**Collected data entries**
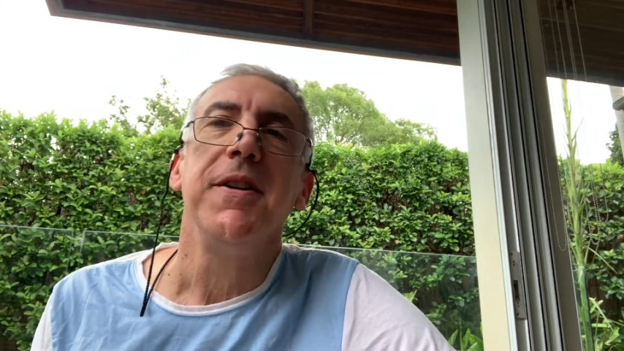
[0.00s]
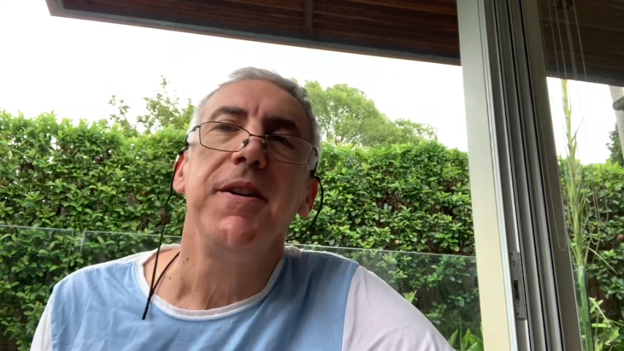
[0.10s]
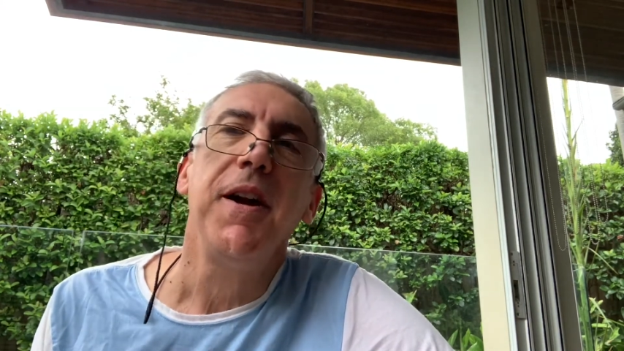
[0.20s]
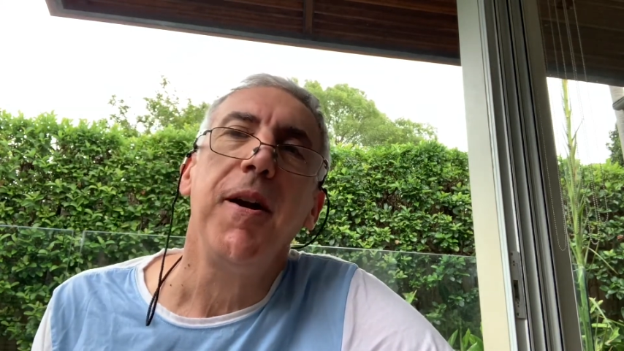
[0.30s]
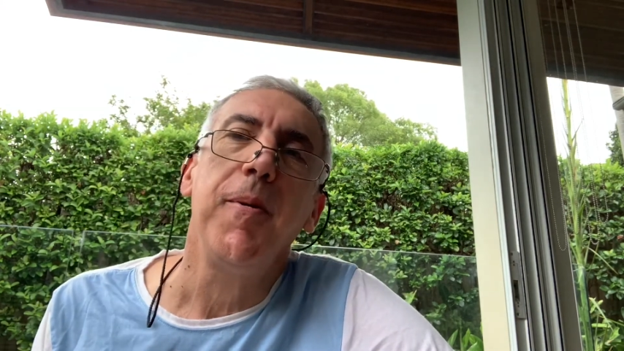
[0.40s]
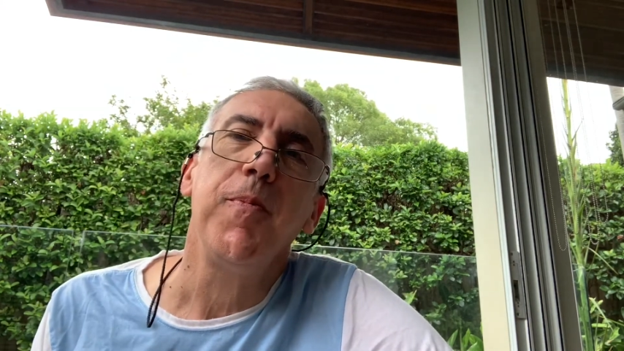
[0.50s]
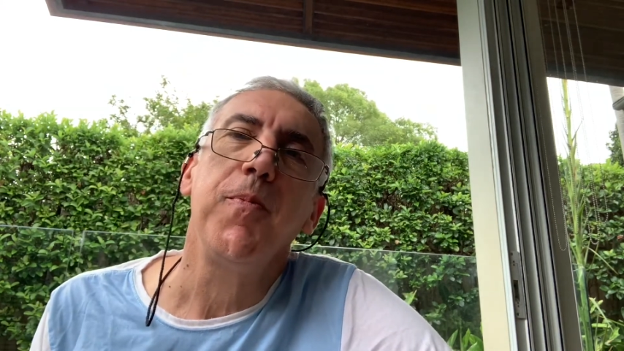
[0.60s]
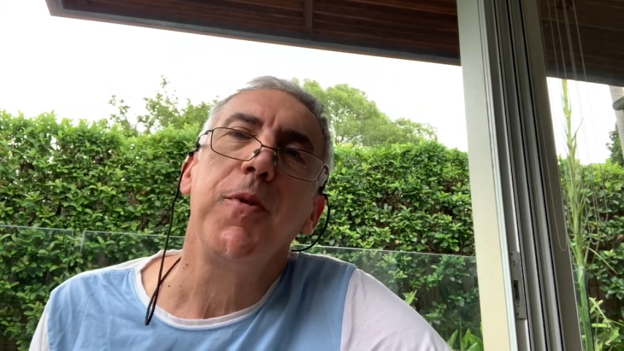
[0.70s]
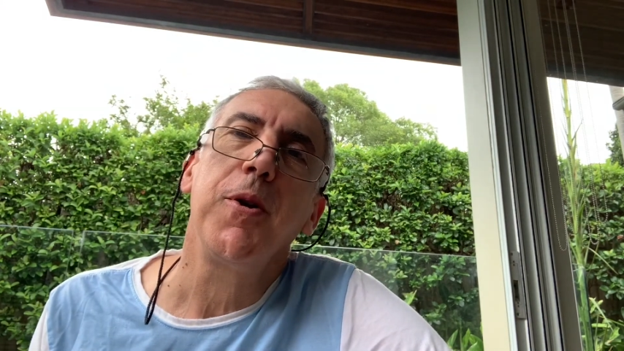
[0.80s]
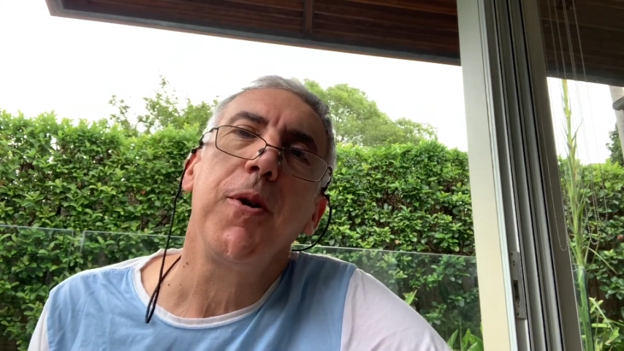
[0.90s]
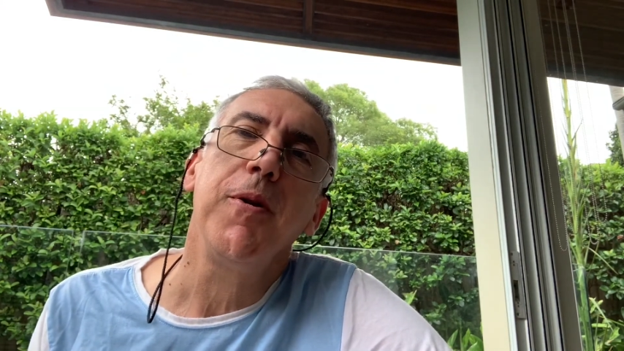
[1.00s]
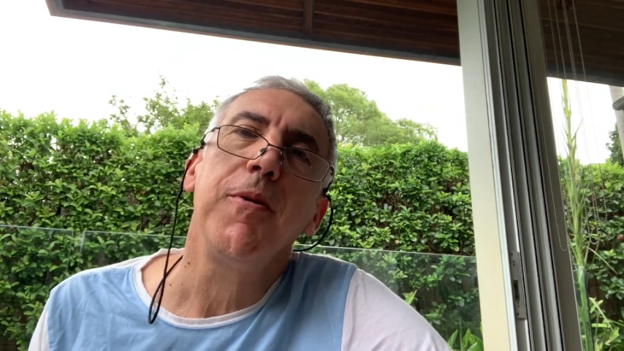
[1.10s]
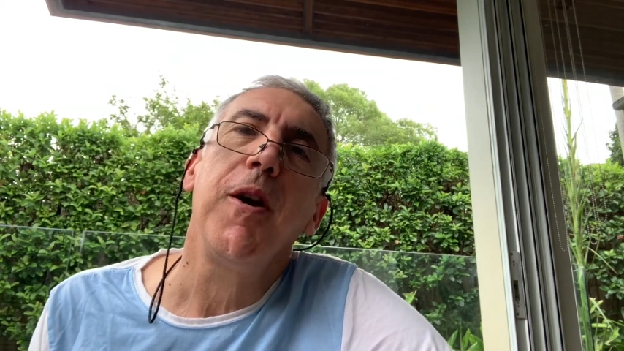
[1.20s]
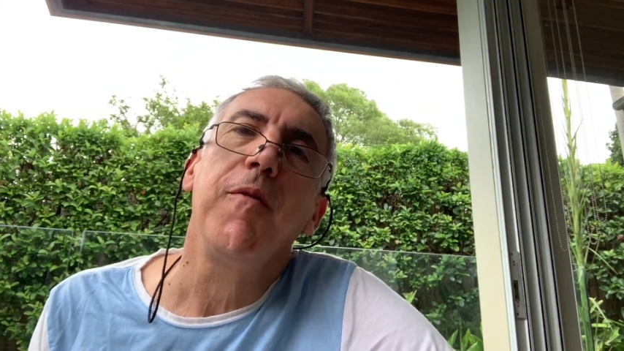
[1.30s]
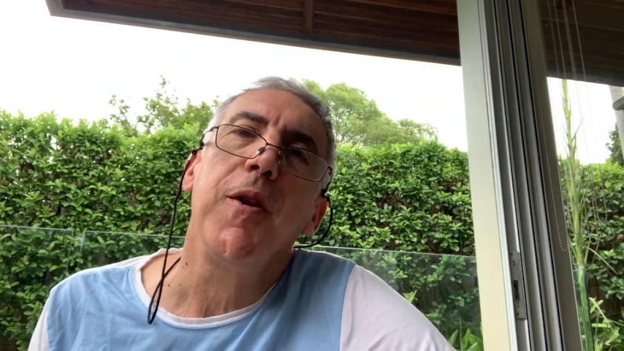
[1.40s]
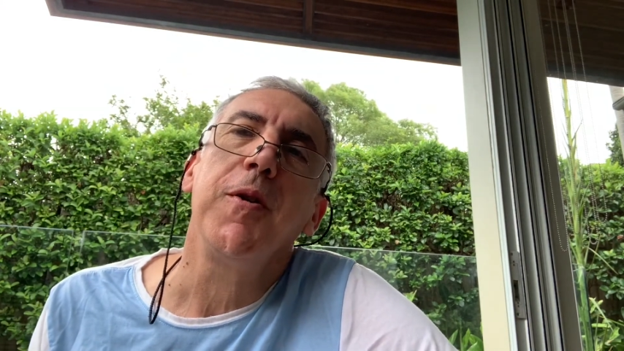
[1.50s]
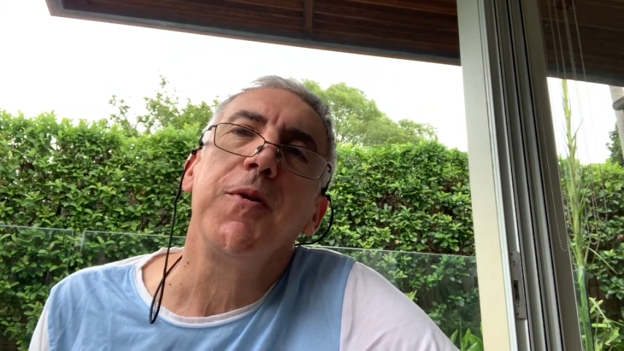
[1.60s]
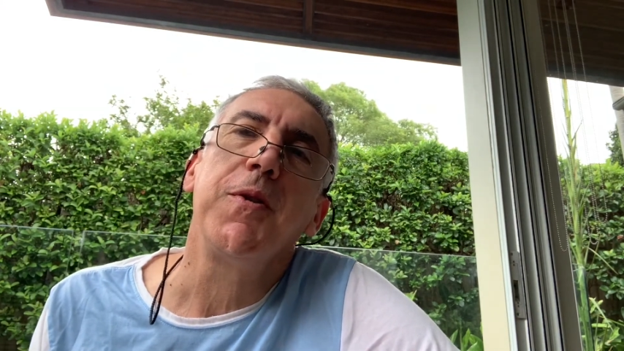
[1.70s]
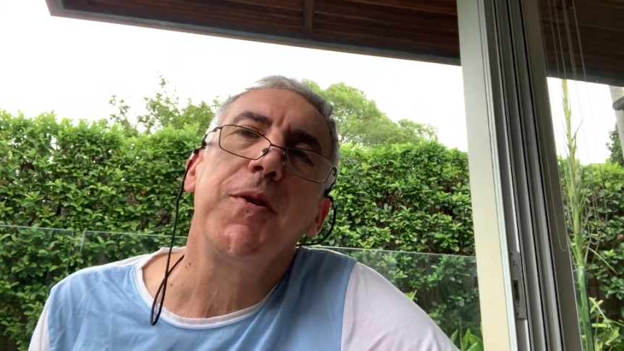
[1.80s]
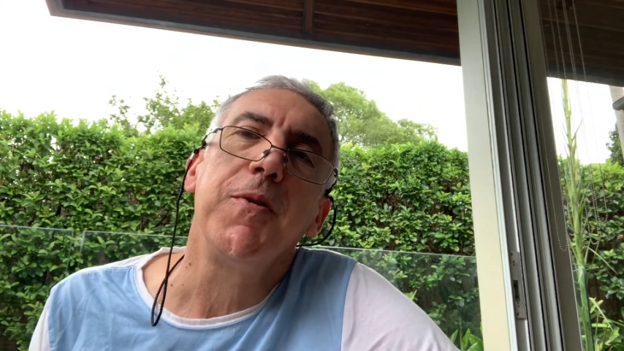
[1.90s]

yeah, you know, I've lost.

**YOUR TASK**
Please set down every line of the data above precisely, dropping the images.

**ANSWER TO THIS PROBLEM**
[0.00s]
[0.10s]
[0.20s]
[0.30s]
[0.40s]
[0.50s]
[0.60s]
[0.70s]
[0.80s]
[0.90s]
[1.00s]
[1.10s]
[1.20s]
[1.30s]
[1.40s]
[1.50s]
[1.60s]
[1.70s]
[1.80s]
[1.90s]

yeah, you know, I've lost.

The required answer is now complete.